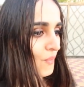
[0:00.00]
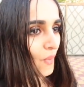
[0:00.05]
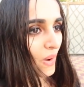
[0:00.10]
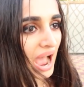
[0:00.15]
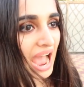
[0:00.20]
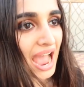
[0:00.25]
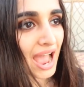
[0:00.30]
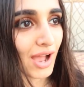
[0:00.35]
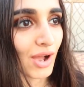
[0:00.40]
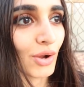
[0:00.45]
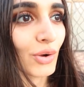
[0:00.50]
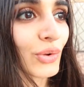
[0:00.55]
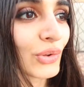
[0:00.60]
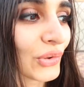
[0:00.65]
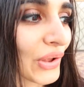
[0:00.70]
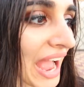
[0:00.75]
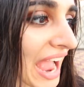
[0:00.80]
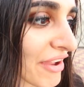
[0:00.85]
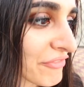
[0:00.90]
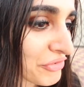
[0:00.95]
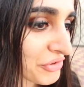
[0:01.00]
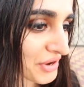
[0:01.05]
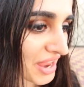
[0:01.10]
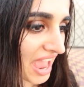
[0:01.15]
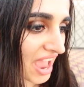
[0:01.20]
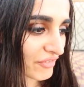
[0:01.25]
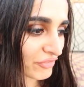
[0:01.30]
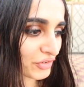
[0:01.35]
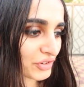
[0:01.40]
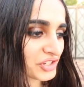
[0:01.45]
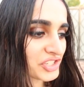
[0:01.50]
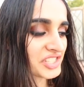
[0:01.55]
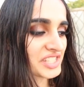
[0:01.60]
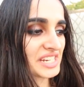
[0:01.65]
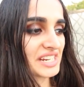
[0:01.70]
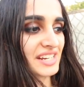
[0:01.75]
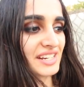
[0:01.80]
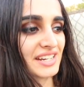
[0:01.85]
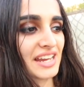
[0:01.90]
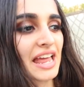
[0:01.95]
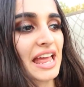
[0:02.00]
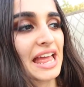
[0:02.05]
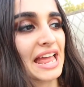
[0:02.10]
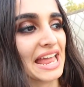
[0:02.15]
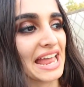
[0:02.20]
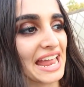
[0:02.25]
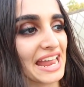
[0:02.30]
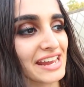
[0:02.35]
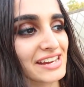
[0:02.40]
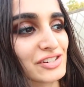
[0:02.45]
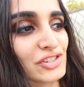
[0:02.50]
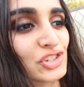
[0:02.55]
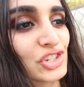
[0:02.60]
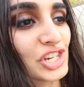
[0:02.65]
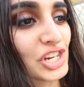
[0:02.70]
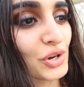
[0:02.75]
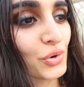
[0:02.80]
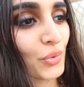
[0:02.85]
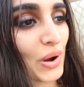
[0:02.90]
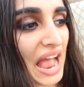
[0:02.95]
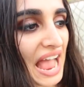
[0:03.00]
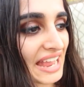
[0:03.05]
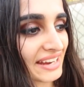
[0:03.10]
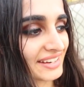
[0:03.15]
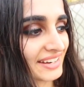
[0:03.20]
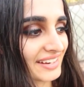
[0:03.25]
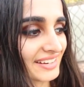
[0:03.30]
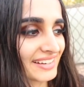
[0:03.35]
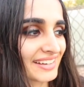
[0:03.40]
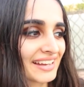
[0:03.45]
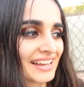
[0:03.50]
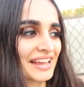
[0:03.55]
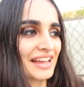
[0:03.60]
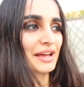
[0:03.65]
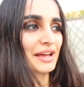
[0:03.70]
Wow, have you ever seen a G-Wagon?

------------------------------

*About this exercise*
The entries above, without their pictures, should be written out exactly.

*Exercise solution*
[0:00.00]
[0:00.05]
[0:00.10]
[0:00.15]
[0:00.20]
[0:00.25]
[0:00.30]
[0:00.35]
[0:00.40]
[0:00.45]
[0:00.50]
[0:00.55]
[0:00.60]
[0:00.65]
[0:00.70]
[0:00.75]
[0:00.80]
[0:00.85]
[0:00.90]
[0:00.95]
[0:01.00]
[0:01.05]
[0:01.10]
[0:01.15]
[0:01.20]
[0:01.25]
[0:01.30]
[0:01.35]
[0:01.40]
[0:01.45]
[0:01.50]
[0:01.55]
[0:01.60]
[0:01.65]
[0:01.70]
[0:01.75]
[0:01.80]
[0:01.85]
[0:01.90]
[0:01.95]
[0:02.00]
[0:02.05]
[0:02.10]
[0:02.15]
[0:02.20]
[0:02.25]
[0:02.30]
[0:02.35]
[0:02.40]
[0:02.45]
[0:02.50]
[0:02.55]
[0:02.60]
[0:02.65]
[0:02.70]
[0:02.75]
[0:02.80]
[0:02.85]
[0:02.90]
[0:02.95]
[0:03.00]
[0:03.05]
[0:03.10]
[0:03.15]
[0:03.20]
[0:03.25]
[0:03.30]
[0:03.35]
[0:03.40]
[0:03.45]
[0:03.50]
[0:03.55]
[0:03.60]
[0:03.65]
[0:03.70]
Wow, have you ever seen a G-Wagon?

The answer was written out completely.